В некоторых же слухах Керенский одновременно напоминает нескольких персонажей дореволюционных слухов, объединяя образы Николая II, императрицы Александры Федоровны и Распутина. Если антидинастические патриархальные слухи всячески подчеркивали немужественность царя, то и «левые» и «правые» слухи осени 1917 года рисуют женственный образ «Александры Федоровны» Керенского, якобы спящего на постели императрицы (в некоторых слухах – в белье императрицы), якобы переодевающегося в женское платье (костюм сестры милосердия!), чтобы избежать ареста, и пр.
Разумеется, и в этом и в других случаях слухи содержат гораздо больше информации о людях, их распространявших, чем об основных их персонажах. Изучение слухов и массовой культуры, впитавшей эти слухи, позволяет лучше понять архетипы политического сознания. По-видимому, они были общими у многих политических противников. Различные, подчас враждебные идеологии могли накладываться на глубинные структуры авторитарно-патриархального сознания. Так, у многих участников демократической революции антимонархическое сознание могло сочетаться с монархистской ментальностью. Недовольство «ненастоящим» царем часто становилось исходной точкой радикализации сознания, что порой могло приводить к отрицанию монархической формы правления, но при этом структуры политической культуры могли оставаться авторитарными.
ЗАКЛЮЧЕНИЕ
Любому человеку, интересующемуся историей Российской революции 1917 года, давно известно, что последнего царя многие его современники считали, справедливо или нет, слабым правителем. Царица же имела устойчивую репутацию всевластной, развратной и коварной покровительницы могущественных «внутренних немцев» и всевозможных «темных сил». Эти карикатурные образы, жившие в сознании многих подданных Николая II, могли весьма отличаться от более или менее реалистичных портретов царской четы, однако именно они оказывали огромное влияние на развитие политической ситуации. Император и императрица искренне любили друг друга и желали военной победы России, но миллионы их современников были уверены в обратном, а именно это и определяло их действия.

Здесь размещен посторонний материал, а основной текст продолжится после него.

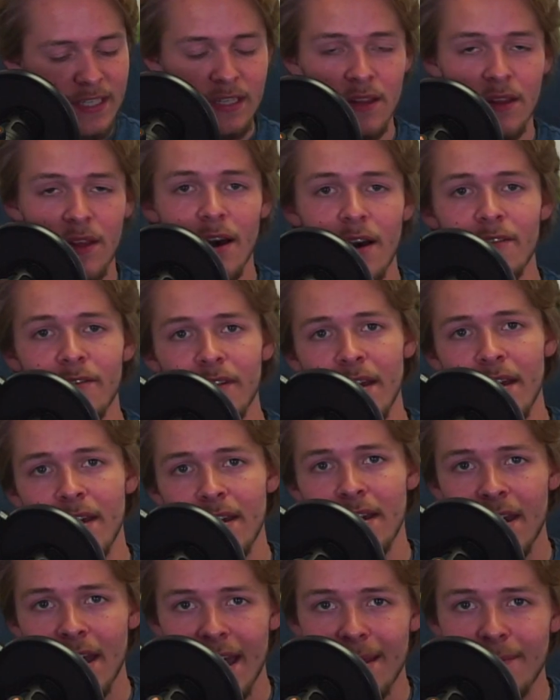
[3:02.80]
love
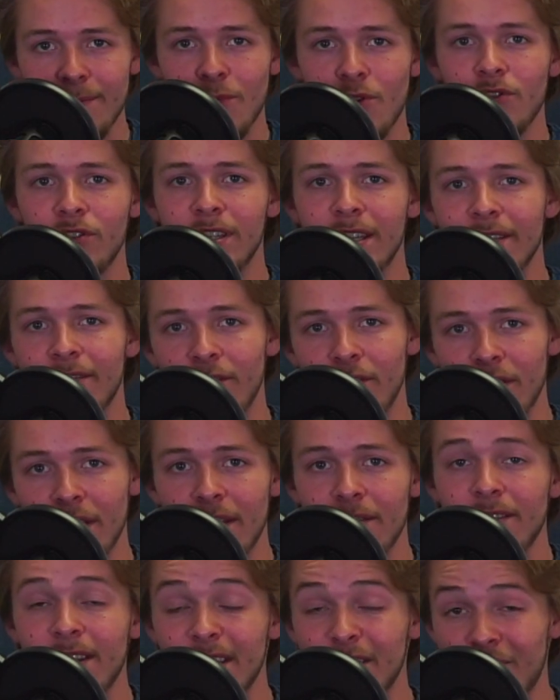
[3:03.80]
and mercy and
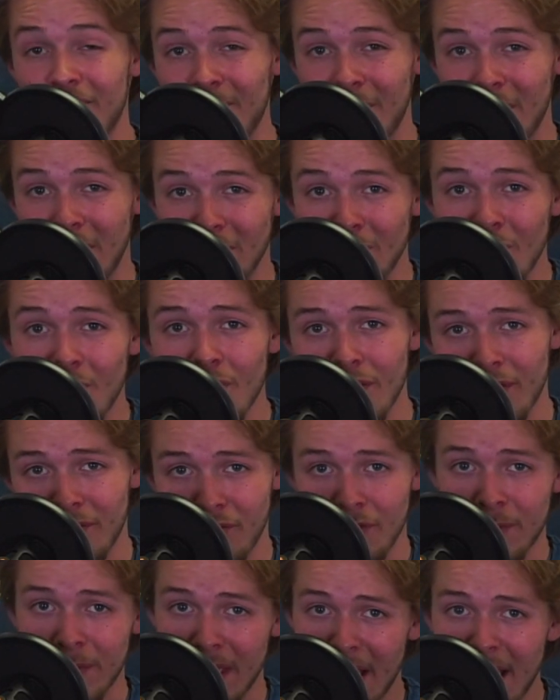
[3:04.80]
forgiveness from the Lord,
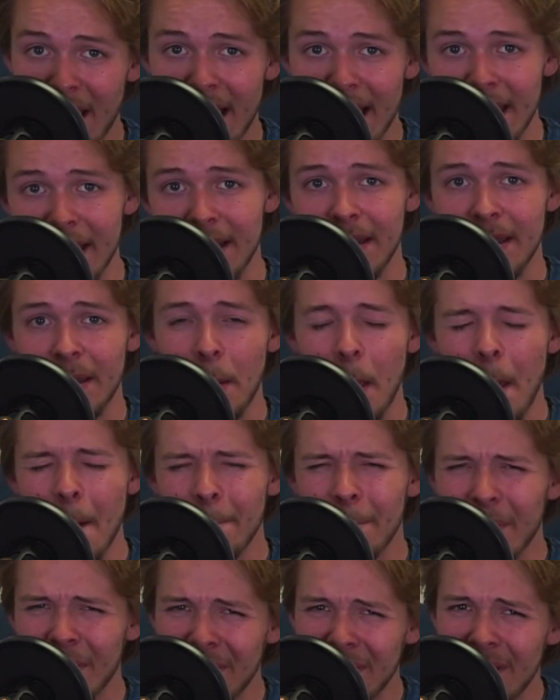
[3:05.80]
from God,
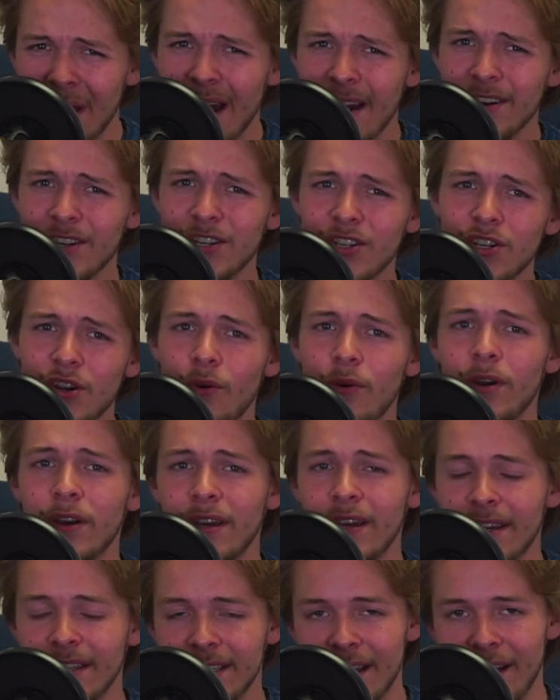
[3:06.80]
but not show it
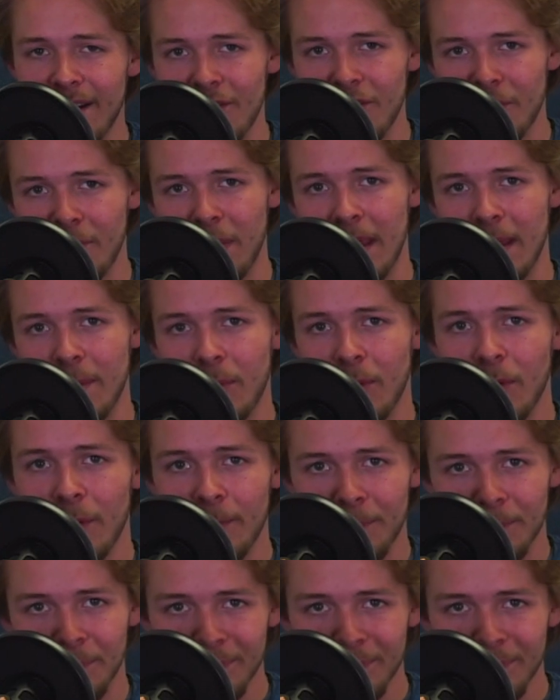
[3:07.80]
to other people?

Представляется, однако, что предложенное в настоящей книге сопоставление различных репрезентаций власти и тех различных образов представителей правящей династии, позитивных и негативных, которые общественное сознание по-своему развивало, позволяет все же несколько уточнить общую картину революции 1917 года.
Сознание революционеров – телеологично. В соответствии с ним общества классифицируются, а страны ранжируются в зависимости от степени их «готовности» к революции. Нередко телеологично и сознание историков, в особенности историков революций: вся предшествующая история рассматривается как предыстория неизбежной революции. Одни исследователи предъявляют внушительный список «объективных причин», сделавших революцию неизбежной, а другие сосредотачивают внимание преимущественно на тех общественных силах, которые оказались в лагере победителей. Так создается генеалогия новой власти.
Задним числом сложно представить иную, нереволюционную альтернативу развития общества, пережившего грандиозный переворот, переворот, который на десятилетия определил судьбы ряда стран. Исторические факты, отбираемые исследователем, выстроенные в хронологической последовательности, легко стыкуются во внешне убедительную причинно-следственную связь.